All night and into the morning, snow fell across Nederland and the Rocky Mountains, trapping Oriana and Reese inside. Mercifully, their hot tub remained out of the way, which allowed them to sit in the bubbles and watch the white pile up. No surprise that Monica couldn’t make it out of Denver that day. It meant that Oriana and Reese would extend their trip a little while. It meant that they would wait till Monica could make it in. It meant more steak dinners and movies in bed, more pretending like the rest of the world could go on without them. Oriana felt she’d never been more in love with Reese, nor more afraid that by the end of the year she would lose him.

When the snow clouds cleared and the plows rolled through the mountain roads, Monica called to say she was heading up. By then, Oriana had secured Larry’s brand-new paintings in an airtight warehouse that would protect them from the elements. As Oriana and Reese waited for Monica, they had breakfast at the hotel and went for a walk through the sparkling snow of downtown. They happened to pass by Gwen and a little fluffy black dog, which popped up to lick Oriana’s hand and say hello.

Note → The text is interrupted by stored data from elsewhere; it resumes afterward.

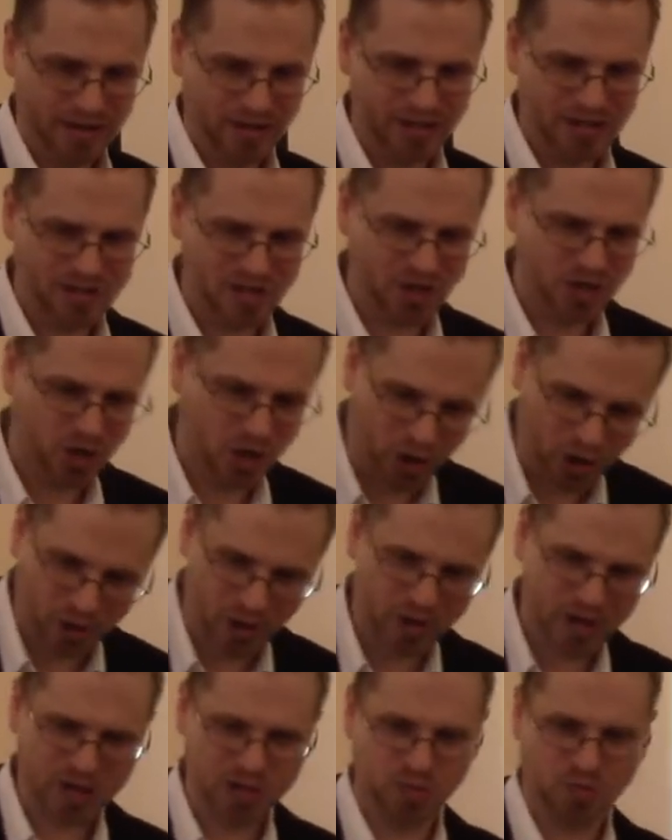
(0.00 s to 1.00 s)
Let's
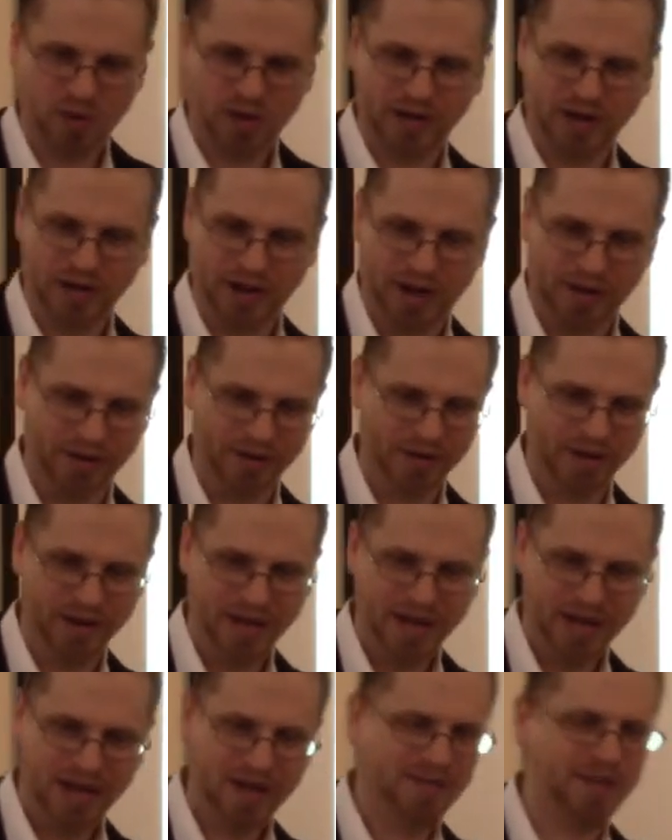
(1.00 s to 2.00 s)
encourage one another,
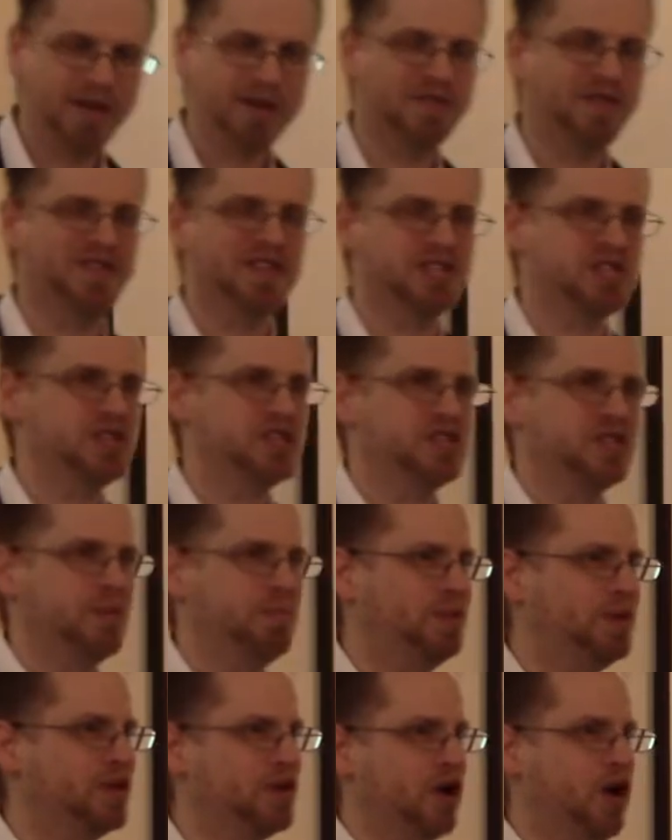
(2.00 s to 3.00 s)
even if it's just
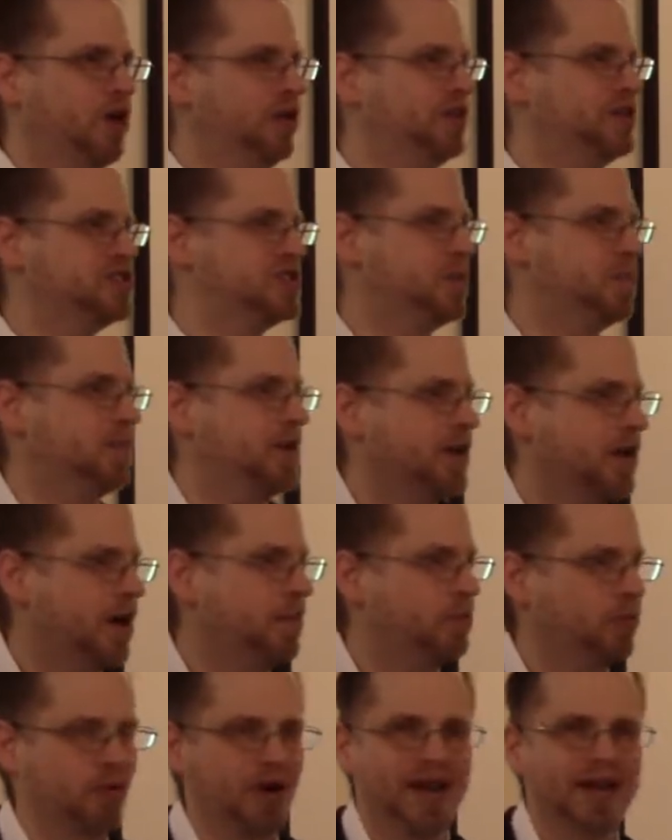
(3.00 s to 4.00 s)
simply calling somebody
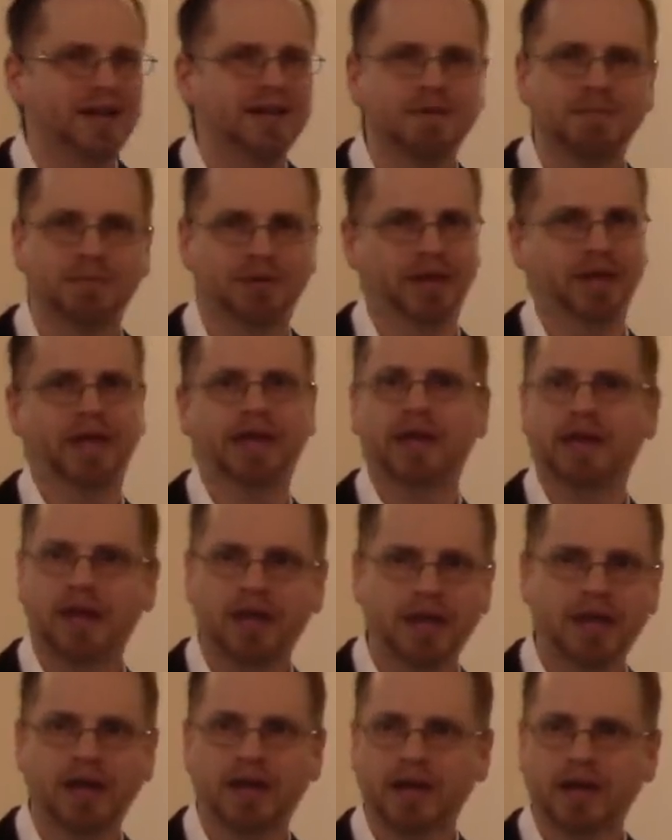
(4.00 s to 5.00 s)
up randomly
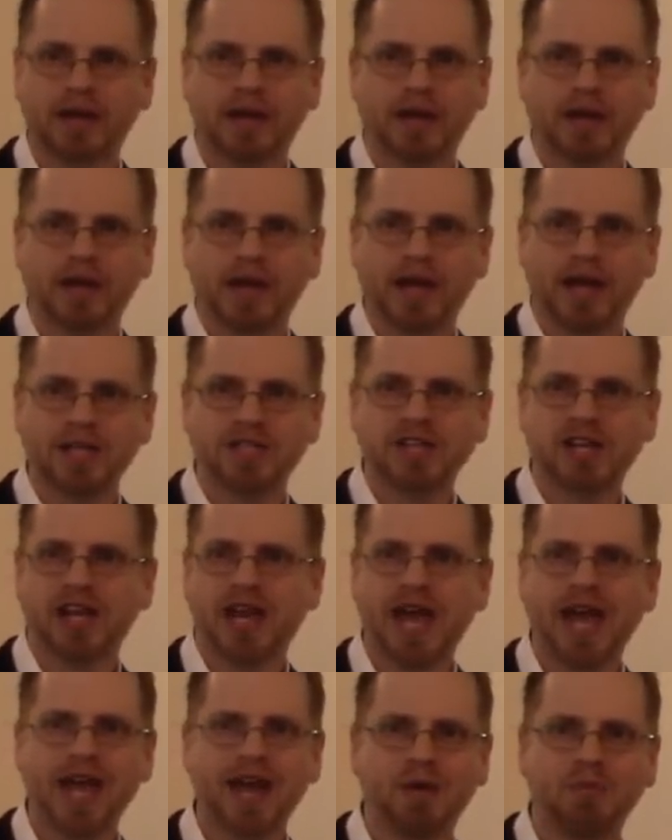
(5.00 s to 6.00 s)
and
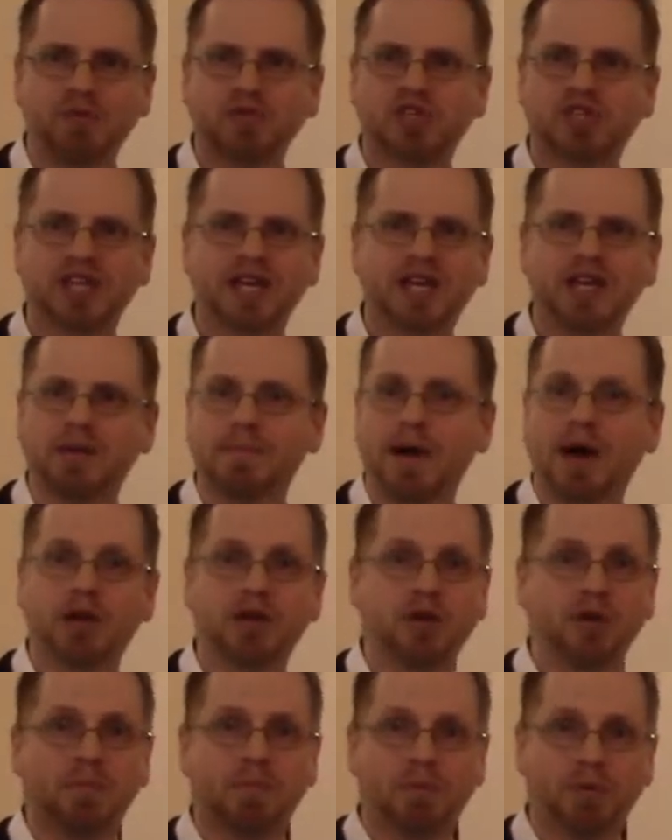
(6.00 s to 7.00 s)
saying, Hey, I was thinking
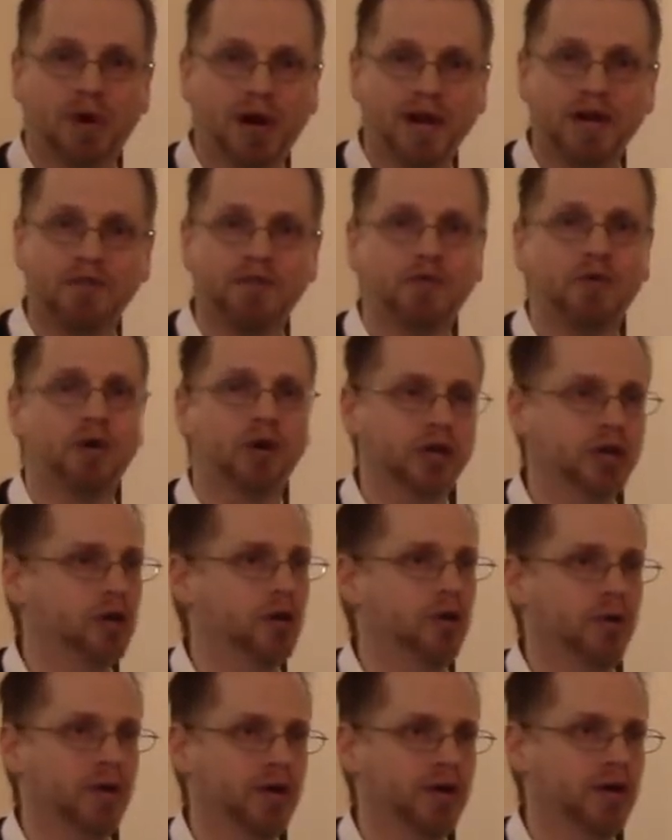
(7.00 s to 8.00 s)
about you and praying for
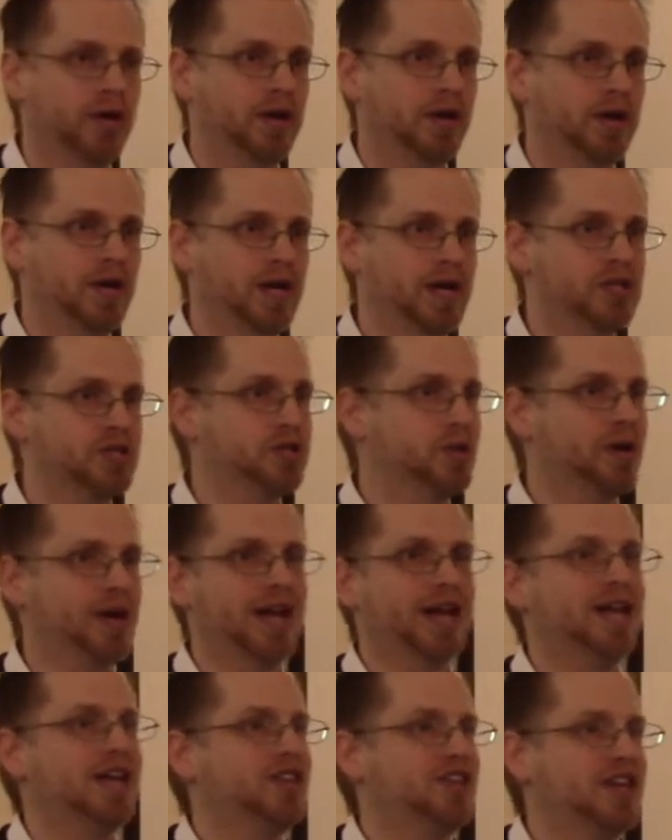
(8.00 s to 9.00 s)
you. Is there
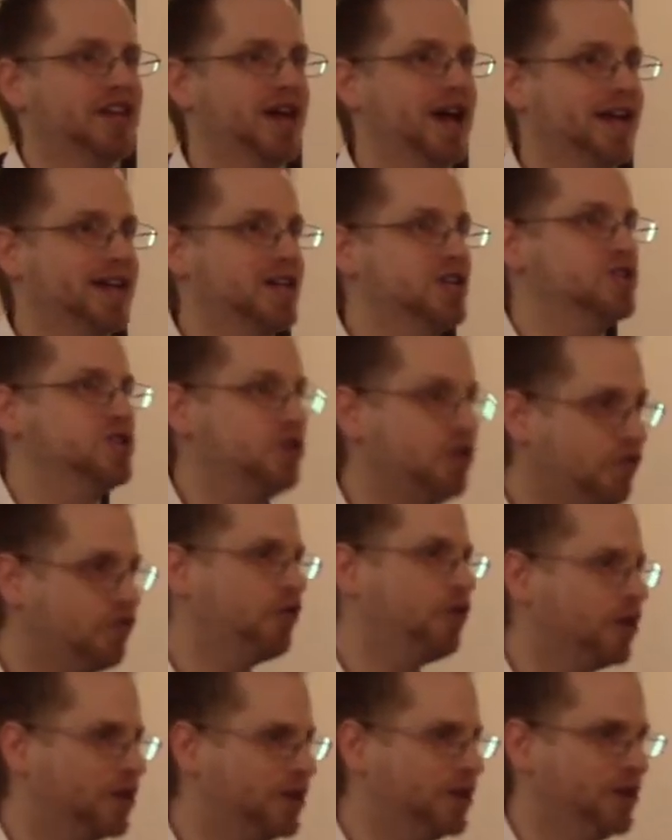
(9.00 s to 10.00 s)
anything I can do
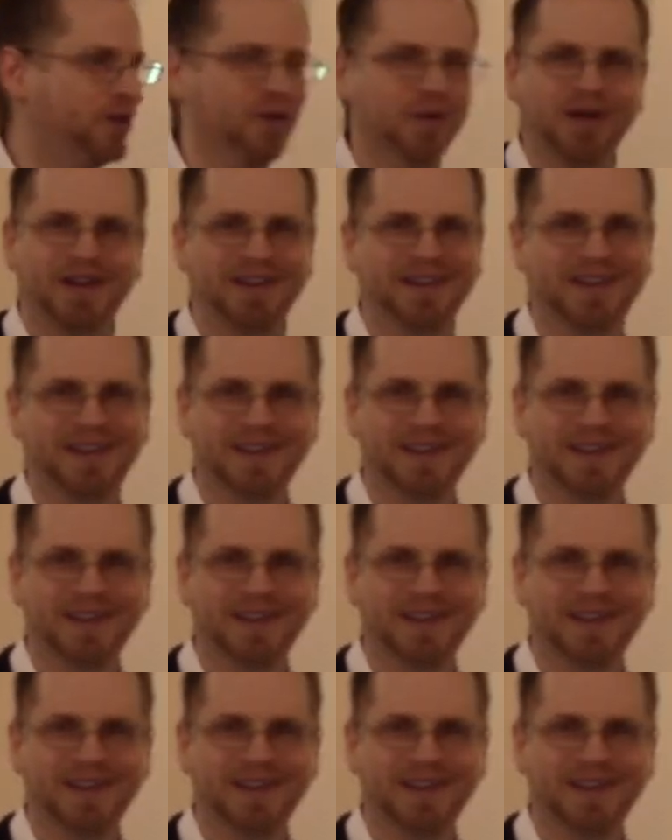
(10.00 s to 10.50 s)
for you?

“Have I missed anything on the news yet?” Gwen asked Oriana knowingly.

Oriana winced. She knew that people like Gwen wanted Henrietta’s case to be solved as soon as possible. But there was still so little she understood. She couldn’t very well bring what she had to the cops yet, either. It was thinner than ice after the first freeze.

“These things take a little time,” Oriana offered finally.

“Sometimes they take more than fifty years,” Gwen said. Her face was morose.

When they parted ways, Reese slung his arm around Oriana and nestled her close. “You’re doing everything in your power to figure this out,” he assured her. “It’s going to be all right.”

Three hours later, Oriana met Monica in the parking lot outside the warehouse. Reese was back at the hotel resting, which gave Oriana and Monica plenty of time to dig into the topic they loved most: the art world and all its strange variables and characters. Oriana threw her arms around Monica. “It’s so incredible to see you! You look amazing as always.”

Monica laughed outright and squeezed her back hard. “What’s it been? Ten years? Fifteen?”